Abstract

Serge Doubrovsky gives with Monster again the temptation autobiographical. It even seems that he has no control over this choice. Still, he has twenty-two years older than once, in 1948. He is a professor, husband, father and orphan. The question arises differently today: How to get rid of oneself, how to write, when to write another simultaneously. How to write at the same time his own biography and his mother's? We touch there, no doubt, the painful discovery of the writer during the years of psychoanalysis: it does not belong. Even when one is alone in his room, in front of a typewriter, and there is nobody to see you, you do not belong. The absurd self-seeking. The revelation of the absurd is usually the anxiety: the fear of dignity for Camus, the responsibility for Sartre. The never belong for Doubrovsky. Only subterfuge recover to others by creating a language, revise the material of his life, other lives, filling the void in itself. Even more than self-contemplation, the work is self-genesis whose starting point could be formulated as follows: given that we cannot be born alone, self-perpetuating, must speak memory for reinventing oneself.
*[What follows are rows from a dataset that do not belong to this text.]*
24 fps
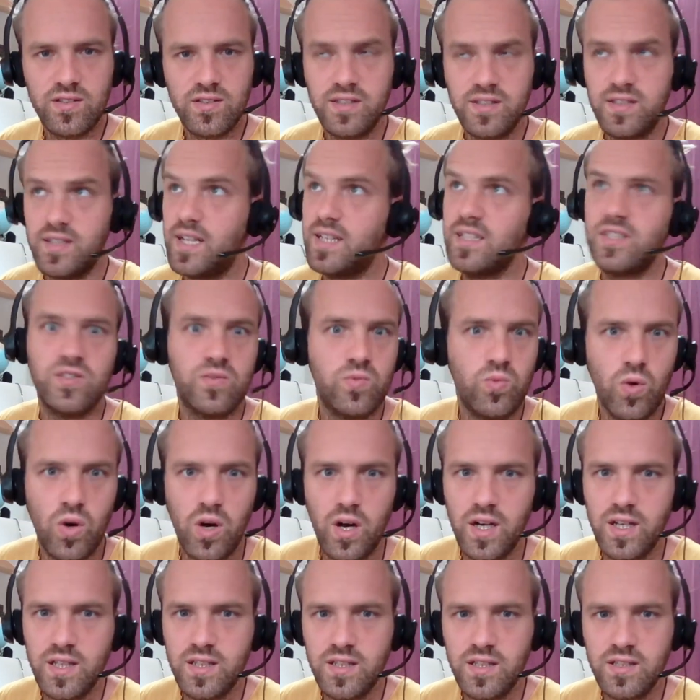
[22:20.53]
And that's
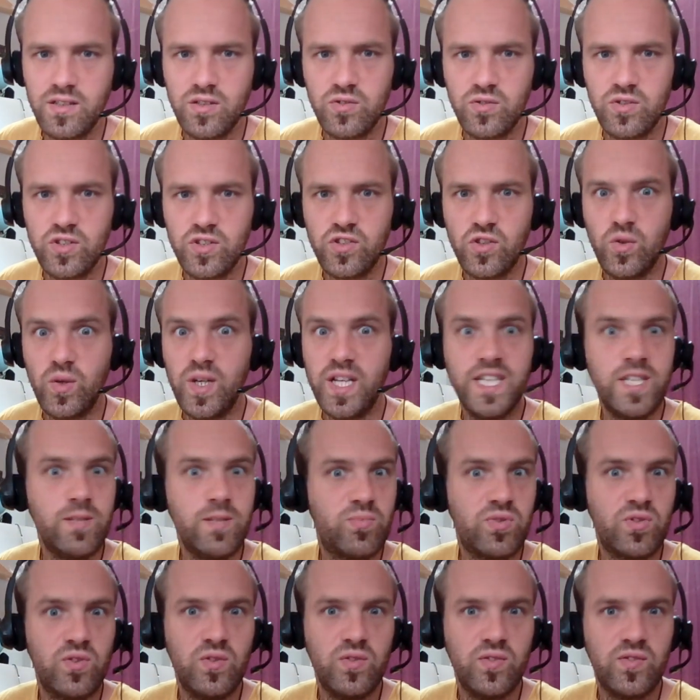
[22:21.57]
why they don't show any
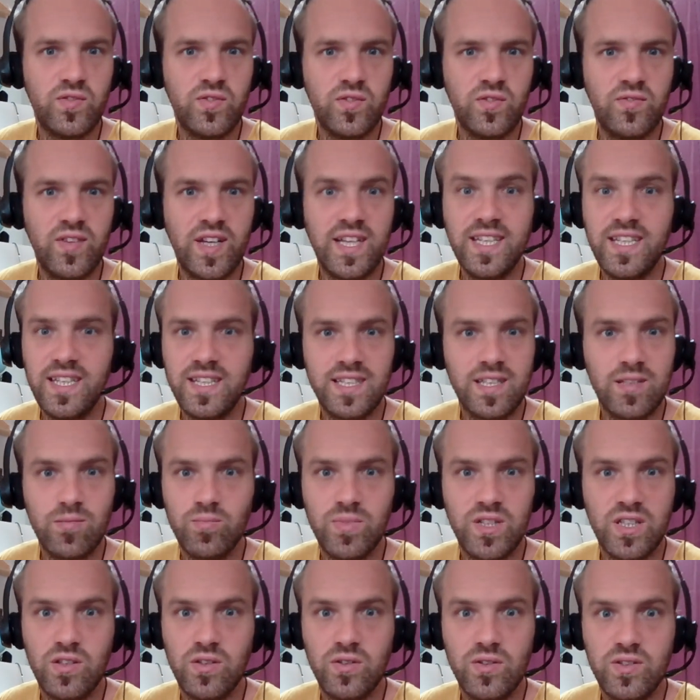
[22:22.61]
proof of anything,
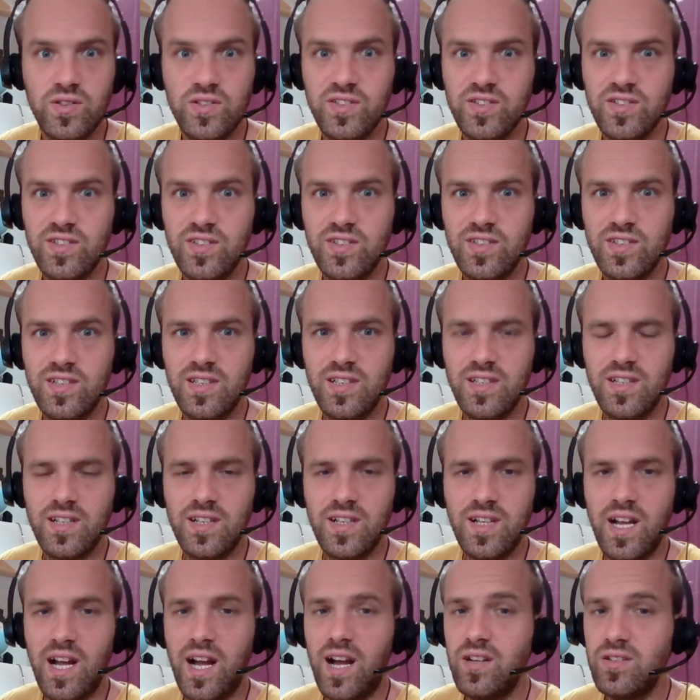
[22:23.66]
because
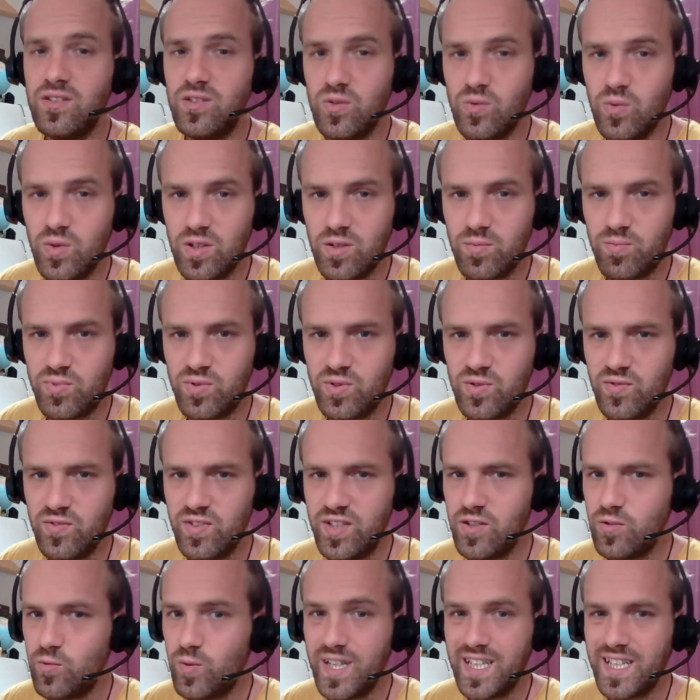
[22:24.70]
how do you want to prove the
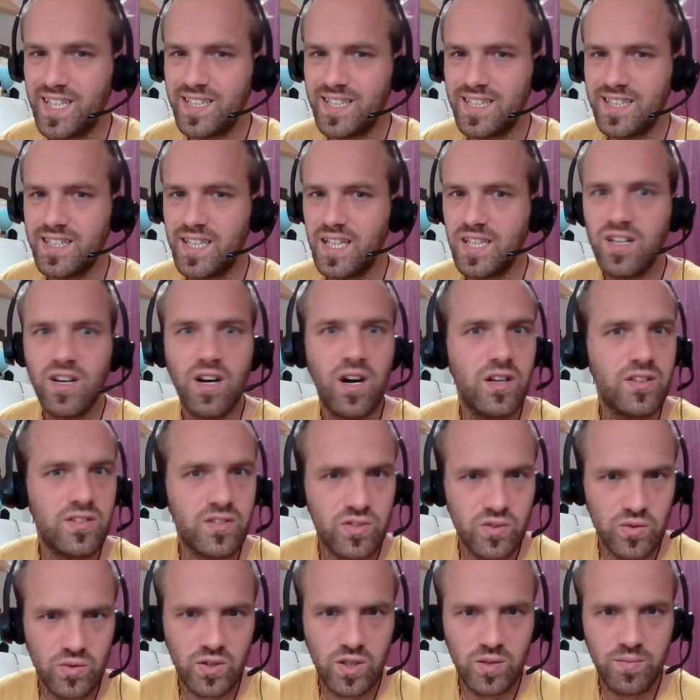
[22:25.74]
awakening? They can't
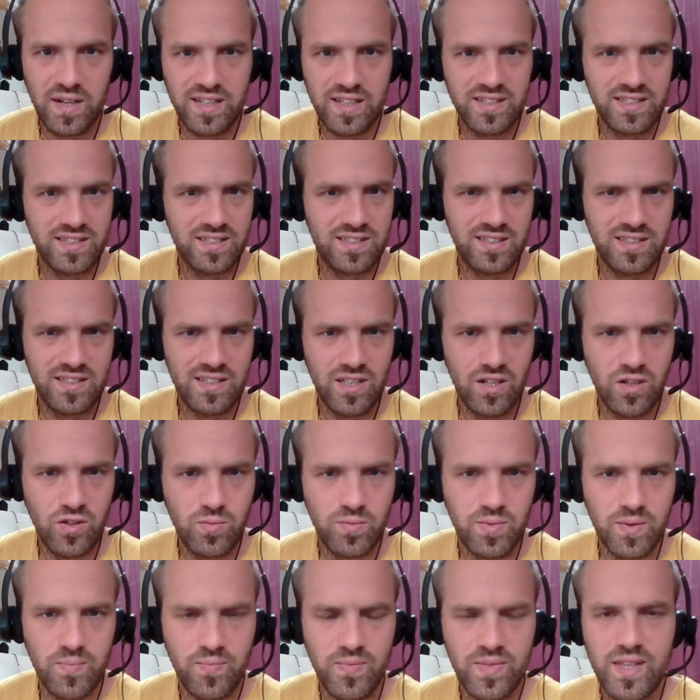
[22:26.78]
talk about this in the
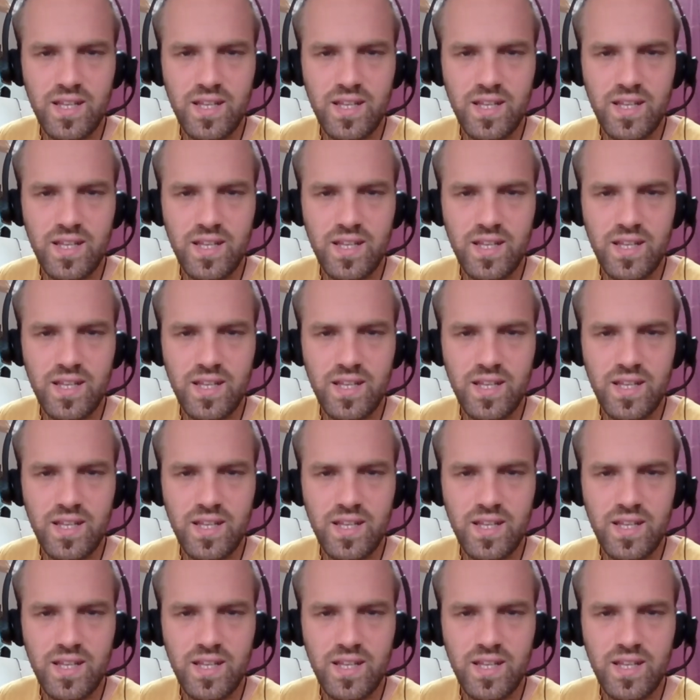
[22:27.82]
open.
Monster is an excess of memory. An orgy of writing. This terrorism of writing, consciousness ex-jectant the other, not only falls in reminiscences written Sartre (Erostratus, The Age of Reason, Being and Nothingness: everything happens outside of consciousness) but also at a time when the literary experiment was fashion, Joyce's figures, Queneau, Ionesco, Beckett giving an image of writing as an experience in which the reader was not necessarily prompted to walk-in.